The FakerSynthesizer allows users to create synthetic tabular data without needing an existing dataset. Instead, it generates data based on user-provided metadata or manually defined column configurations. This approach is useful for:

  • Creating mock datasets for testing and development.
  • Generating data prototypes before real data is available.
  • Ensuring privacy-preserving synthetic data without reference to actual records.

Key Features:

  • Metadata-Driven Generation: Generates synthetic data based on predefined Metadata.
  • Customizable Column Types: Supports user-defined column structures.
  • Multi-Language Support: Uses locale settings to generate realistic names, addresses, etc.

Example Usage:

from ydata.synthesizers import FakerSynthesizer

# Initialize the synthesizer with a specific locale
faker_synth = FakerSynthesizer(locale="en")  # English data generation

faker_synth.fit(metadata)

# Generate synthetic data
synthetic_data = faker_synth.sample(n_samples=1000)

fit(metadata)

Configure the FakerSynthesizer using provided metadata.

This method sets up the synthesizer by defining the structure of the synthetic dataset based on the given Metadata. The metadata can either be:

  • Computed: Automatically extracted from an existing dataset.
  • User-Defined: Manually constructed to specify custom column types and distributions.

Once fit() is called, the synthesizer will use this metadata to generate structured synthetic data that adheres to the defined schema.

Parameters:

Name Type Description Default
metadata Metadata

A metadata object describing the structure of the synthetic dataset, including: - Column names and data types. - Faker-based data generators (e.g., names, addresses, emails). - Value constraints (e.g., numeric ranges, categorical options).

required

sample(sample_size=1000)

Generate a synthetic dataset based on the configured metadata.

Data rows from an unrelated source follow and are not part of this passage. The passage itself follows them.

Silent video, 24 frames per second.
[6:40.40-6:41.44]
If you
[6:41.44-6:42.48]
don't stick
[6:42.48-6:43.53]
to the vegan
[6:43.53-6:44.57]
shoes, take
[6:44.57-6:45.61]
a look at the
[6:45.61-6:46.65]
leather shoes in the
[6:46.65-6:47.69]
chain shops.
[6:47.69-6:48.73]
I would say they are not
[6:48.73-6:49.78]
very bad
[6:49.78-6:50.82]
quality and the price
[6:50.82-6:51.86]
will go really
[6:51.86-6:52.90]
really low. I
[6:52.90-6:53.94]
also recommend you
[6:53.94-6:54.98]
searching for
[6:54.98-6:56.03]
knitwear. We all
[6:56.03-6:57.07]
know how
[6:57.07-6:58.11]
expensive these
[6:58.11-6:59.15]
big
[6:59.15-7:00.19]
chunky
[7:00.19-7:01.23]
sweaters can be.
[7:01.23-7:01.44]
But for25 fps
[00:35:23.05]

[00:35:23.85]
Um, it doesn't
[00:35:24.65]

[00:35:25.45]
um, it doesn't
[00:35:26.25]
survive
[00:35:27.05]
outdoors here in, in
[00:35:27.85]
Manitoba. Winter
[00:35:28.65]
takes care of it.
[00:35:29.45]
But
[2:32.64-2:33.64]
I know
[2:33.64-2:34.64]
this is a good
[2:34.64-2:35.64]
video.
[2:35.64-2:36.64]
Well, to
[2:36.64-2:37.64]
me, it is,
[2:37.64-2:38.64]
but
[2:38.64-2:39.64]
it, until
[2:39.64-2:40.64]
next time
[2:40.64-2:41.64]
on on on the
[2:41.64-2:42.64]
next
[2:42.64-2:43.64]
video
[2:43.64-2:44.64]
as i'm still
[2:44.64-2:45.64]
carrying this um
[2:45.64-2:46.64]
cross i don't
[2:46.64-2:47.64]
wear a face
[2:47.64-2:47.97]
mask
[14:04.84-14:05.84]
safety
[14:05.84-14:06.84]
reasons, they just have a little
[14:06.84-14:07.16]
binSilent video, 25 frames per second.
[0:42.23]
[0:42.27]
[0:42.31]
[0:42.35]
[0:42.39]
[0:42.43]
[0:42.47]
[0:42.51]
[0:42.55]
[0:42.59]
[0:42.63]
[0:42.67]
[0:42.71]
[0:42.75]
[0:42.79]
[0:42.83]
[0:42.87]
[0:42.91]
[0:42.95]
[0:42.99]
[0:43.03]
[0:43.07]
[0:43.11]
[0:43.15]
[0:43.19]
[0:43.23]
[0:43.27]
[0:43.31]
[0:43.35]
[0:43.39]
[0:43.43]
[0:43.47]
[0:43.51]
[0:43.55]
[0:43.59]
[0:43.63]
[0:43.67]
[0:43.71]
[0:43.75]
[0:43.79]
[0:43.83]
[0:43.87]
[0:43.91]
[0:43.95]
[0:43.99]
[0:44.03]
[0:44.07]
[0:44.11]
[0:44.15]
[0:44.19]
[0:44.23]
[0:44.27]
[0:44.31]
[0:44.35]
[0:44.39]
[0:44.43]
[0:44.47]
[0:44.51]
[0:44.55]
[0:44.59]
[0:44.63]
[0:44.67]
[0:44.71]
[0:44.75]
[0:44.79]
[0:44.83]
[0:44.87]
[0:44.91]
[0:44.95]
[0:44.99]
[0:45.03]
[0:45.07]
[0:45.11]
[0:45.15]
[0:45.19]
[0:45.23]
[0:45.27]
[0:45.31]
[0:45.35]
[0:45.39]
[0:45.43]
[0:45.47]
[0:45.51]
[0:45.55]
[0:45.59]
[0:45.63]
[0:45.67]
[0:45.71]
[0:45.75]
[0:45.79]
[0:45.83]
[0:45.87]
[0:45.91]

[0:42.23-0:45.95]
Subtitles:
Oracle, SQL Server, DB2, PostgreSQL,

This method produces synthetic data according to the schema defined in the fit() step. The generated data adheres to the column types, constraints, and distributions specified in the provided Metadata.

Parameters:

Name Type Description Default
sample_size int

The number of synthetic records/rows to generate. Defaults to 1000.

1000

Returns:

Name Type Description
dataset Dataset

A Dataset object with the generated synthetic records/rows.

save(path)

Saves the SYNTHESIZER and the models fitted per variable.